*** Given records ***
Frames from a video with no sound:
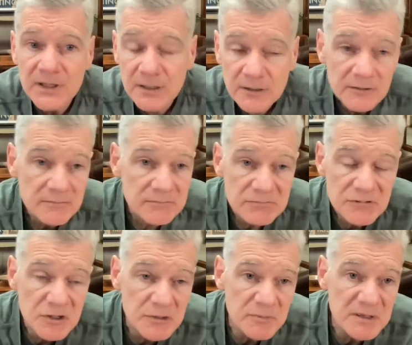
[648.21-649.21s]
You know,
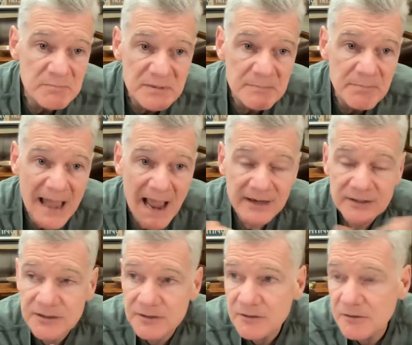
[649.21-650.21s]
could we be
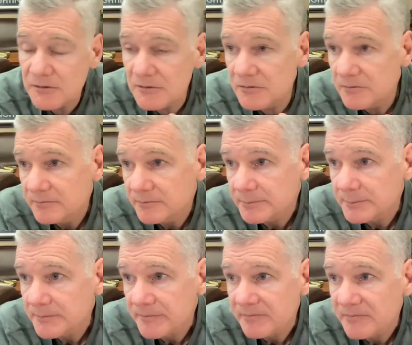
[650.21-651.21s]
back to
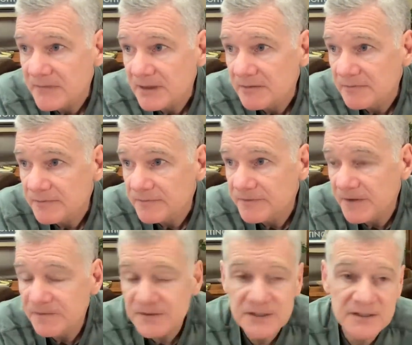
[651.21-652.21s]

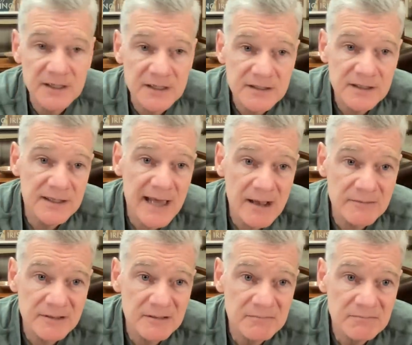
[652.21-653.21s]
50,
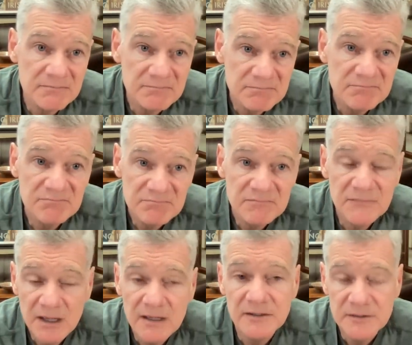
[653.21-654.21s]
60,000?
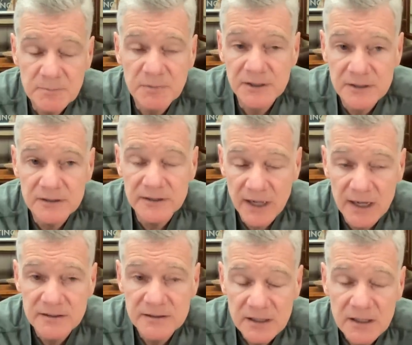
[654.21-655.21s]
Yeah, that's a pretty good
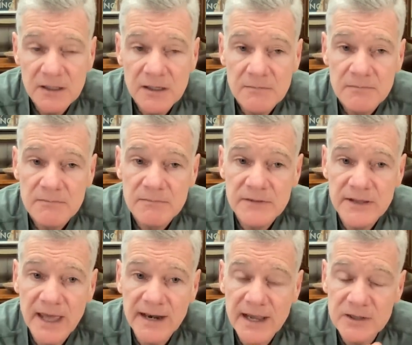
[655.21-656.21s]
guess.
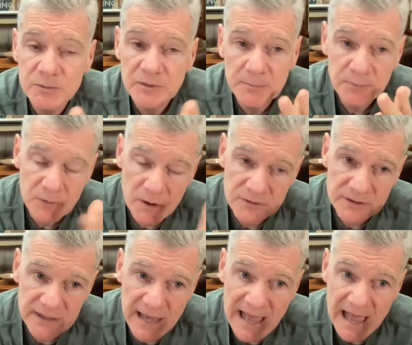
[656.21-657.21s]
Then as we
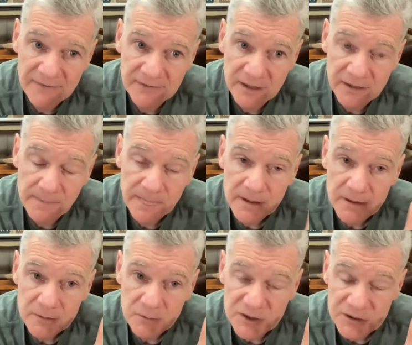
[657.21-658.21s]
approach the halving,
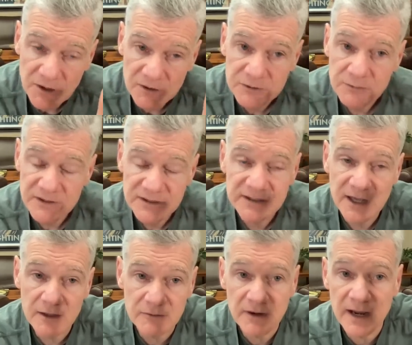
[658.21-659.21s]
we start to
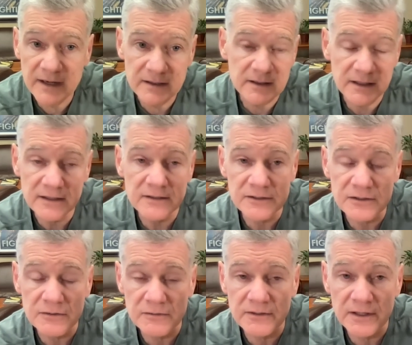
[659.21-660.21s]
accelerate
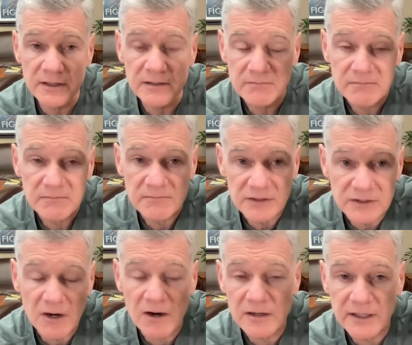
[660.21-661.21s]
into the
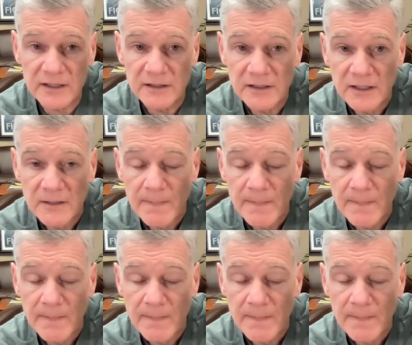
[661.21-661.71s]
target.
*** End of Given records ***
• **What the task requires**
Restate the records in full and word for word, but keep the pictures out.

• **Response to this task**
Frames from a video with no sound:
[648.21-649.21s]
You know,
[649.21-650.21s]
could we be
[650.21-651.21s]
back to
[651.21-652.21s]

[652.21-653.21s]
50,
[653.21-654.21s]
60,000?
[654.21-655.21s]
Yeah, that's a pretty good
[655.21-656.21s]
guess.
[656.21-657.21s]
Then as we
[657.21-658.21s]
approach the halving,
[658.21-659.21s]
we start to
[659.21-660.21s]
accelerate
[660.21-661.21s]
into the
[661.21-661.71s]
target.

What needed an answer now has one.